针对高光谱数据热红外温度和发射率反演为病态方程且易受大气下行辐射噪声干扰的问题, 提出了基于相关性和小波滤波相结合的高光谱热红外温度发射率分离方法, 即相关-小波法。在相关性方法的基础上, 引入小波降噪的思想, 生成一系列温度梯度, 在不同温度梯度下, 带入大气下行辐射计算得到的发射率曲线和不考虑大气下行辐射直接小波滤波得到的发射率曲线计算相关性, 取相关性最大时的温度为反演温度。同时在反演发射率时利用相关性计算不同尺度的小波信号所占的比例合成发射率曲线。模拟数据结果显示: 相关-小波法在温度梯度为0.01 K时, 温度反演平均误差为0.05 K, 并且相关-小波法在温度反演精度和发射率反演精度上都优于相关性方法和小波法。由此表明, 该算法可一定程度上抑制大气校正不准确引入的误差, 有效提高热红外温度和发射率的反演精度。

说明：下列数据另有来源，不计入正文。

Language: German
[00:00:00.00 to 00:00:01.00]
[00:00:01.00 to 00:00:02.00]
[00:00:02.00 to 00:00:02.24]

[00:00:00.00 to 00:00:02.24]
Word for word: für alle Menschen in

A novel method of thermal infrared temperature emissivity separation based on correlation and wavelet filtering was proposed to alleviate the ill-conditioned equation problem of thermal infrared temperature and emissivity inversions of hyperspectral data. The basis of the utilized correlation method was the idea that wavelet denoising could be introduced to suppress the error caused by inaccurate atmospheric correction to certain extents, effectively improving the inversion precision of thermal infrared temperature and emissivity. The core goal of the algorithm was to calculate the correlation between the emissivity curves generated by both the atmospheric downward radiation calculation and the wavelet filtering; the temperature with the highest correlation was the inversion temperature. At the same time, correlation was used to calculate the proportion of different scale wavelet signals in the inversion of their emissivity curves. The simulation results show that the correlation wavelet method has an average error of 0.05 K in temperature calculations when the temperature gradient is 0.01 K. In addition, the combined correlation wavelet method is superior to both the correlation and wavelet methods with regards to temperature inversion accuracy and emissivity inversion precision. It is shown that the developed algorithm can restrain the error caused by inaccurate atmospheric correction to a certain extent as well as effectively improve the inversion precision of thermal infrared temperature and emissivity.